India’s central bank will begin testing its proposed digital rupee for retail use this week.
“The pilot will test the robustness of the entire process of digital rupee creation, distribution, and retail usage in real-time,” the Reserve Bank of India said in a news release Tuesday (Nov. 29).
The test will launch on Dec. 1, one month after the bank began the wholesale version of the test. It will encompass eight banks in India in 13 cities, although the project scope could extend to other cities, banks, and users if necessary.
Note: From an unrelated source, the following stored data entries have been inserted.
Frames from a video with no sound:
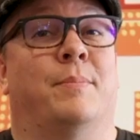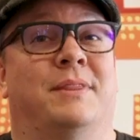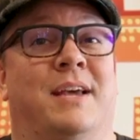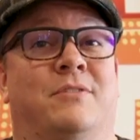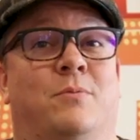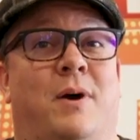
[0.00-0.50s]
But
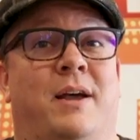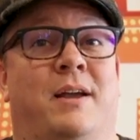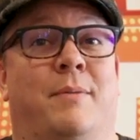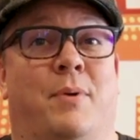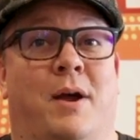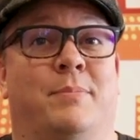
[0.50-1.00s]
that's why
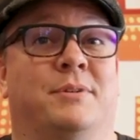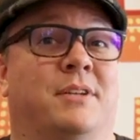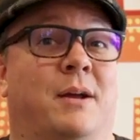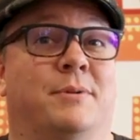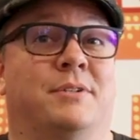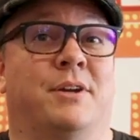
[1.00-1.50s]
a proper
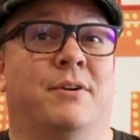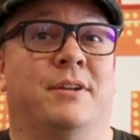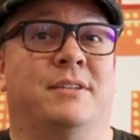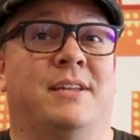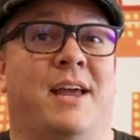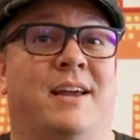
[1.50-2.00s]

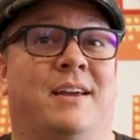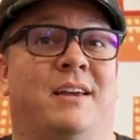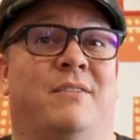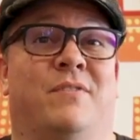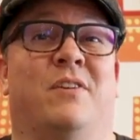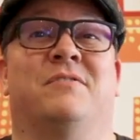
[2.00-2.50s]
cybersecurity stack
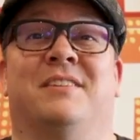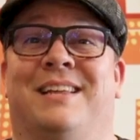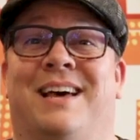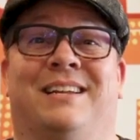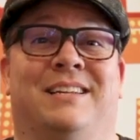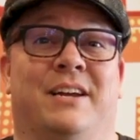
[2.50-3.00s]
involves a
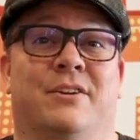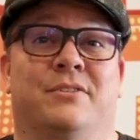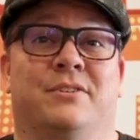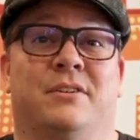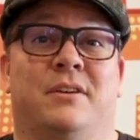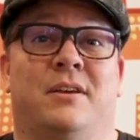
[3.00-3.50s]
lot of
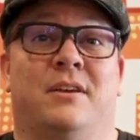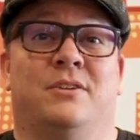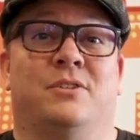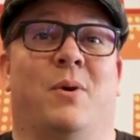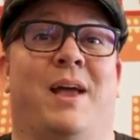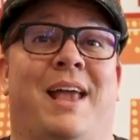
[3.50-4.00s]
layers.
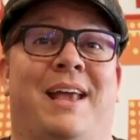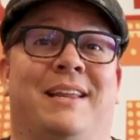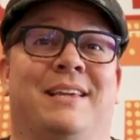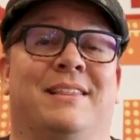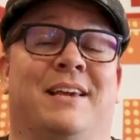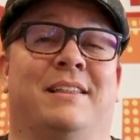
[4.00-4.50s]
So
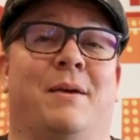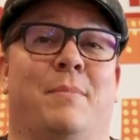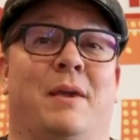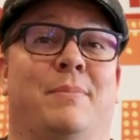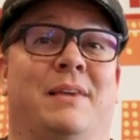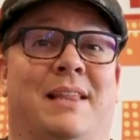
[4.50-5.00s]
anything that
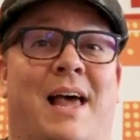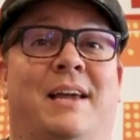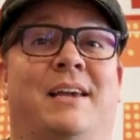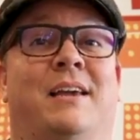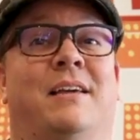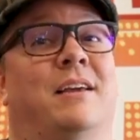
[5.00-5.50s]
may be
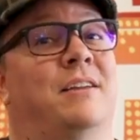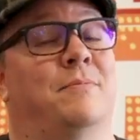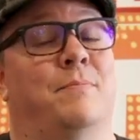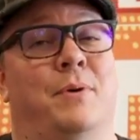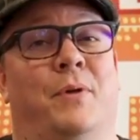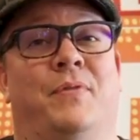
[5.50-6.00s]
lacking, it's
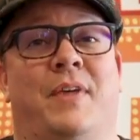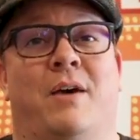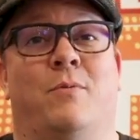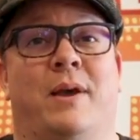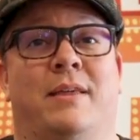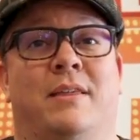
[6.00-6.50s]
built
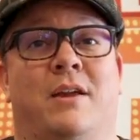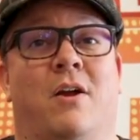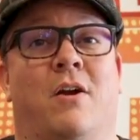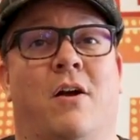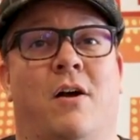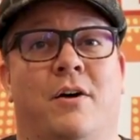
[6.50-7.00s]
that way. There
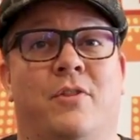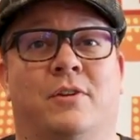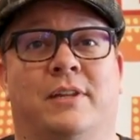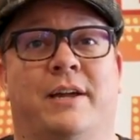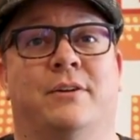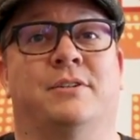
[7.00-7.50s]
are other
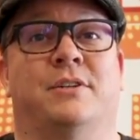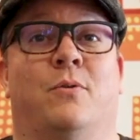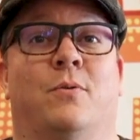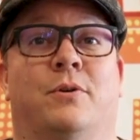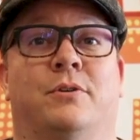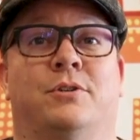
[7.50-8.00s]
layers in
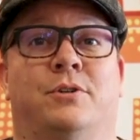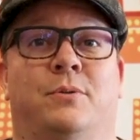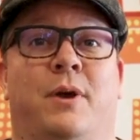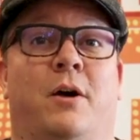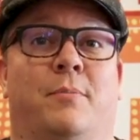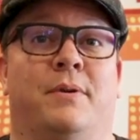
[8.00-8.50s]
order
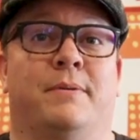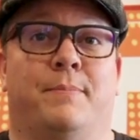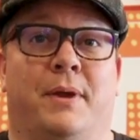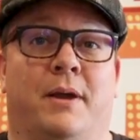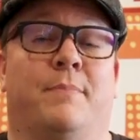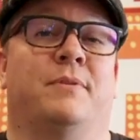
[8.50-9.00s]
to help
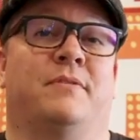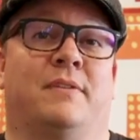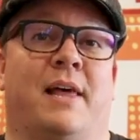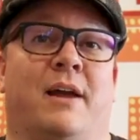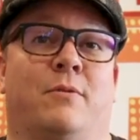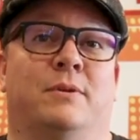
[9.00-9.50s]
pick up the
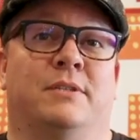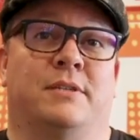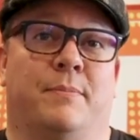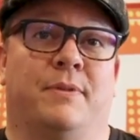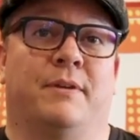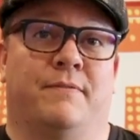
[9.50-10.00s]
slack when
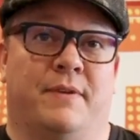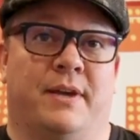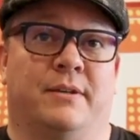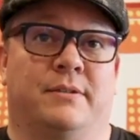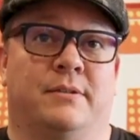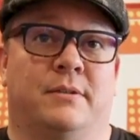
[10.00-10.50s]
something
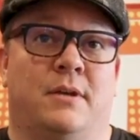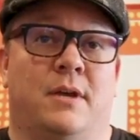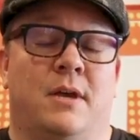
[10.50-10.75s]
fails.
As PYMNTS has reported, the Reserve Bank of India (RBI) has said its approach to the issuance of a digital rupee is guided “by two basic considerations — to create a digital rupee that is as close as possible to a paper currency and to manage the process of introducing digital rupee in a seamless manner.”
India’s new CBDC efforts follow reports last week that the Bank of Japan would begin experimenting with a digital currency next year with the help of three of the nation’s banks.
The bank will carry out the tests in spring 2023, working with private lenders and other organizations to determine if there are any issues connected to bank deposits and withdrawals.
The test will also determine if a digital yen will withstand natural disasters and function in places without internet access. These experiments will last about two years, with the bank deciding on whether to issue a digital yen in 2026.
Also this month, the banks of France, Singapore, and Switzerland began Project Mariana, a partnership trialing their experimental CBDCs and decentralized finance (DeFi) protocols.
This six-month experiment — said to be the first of its kind and involving hypothetical CBDCs from all three countries — will test cross-border CBDC trading and settlement.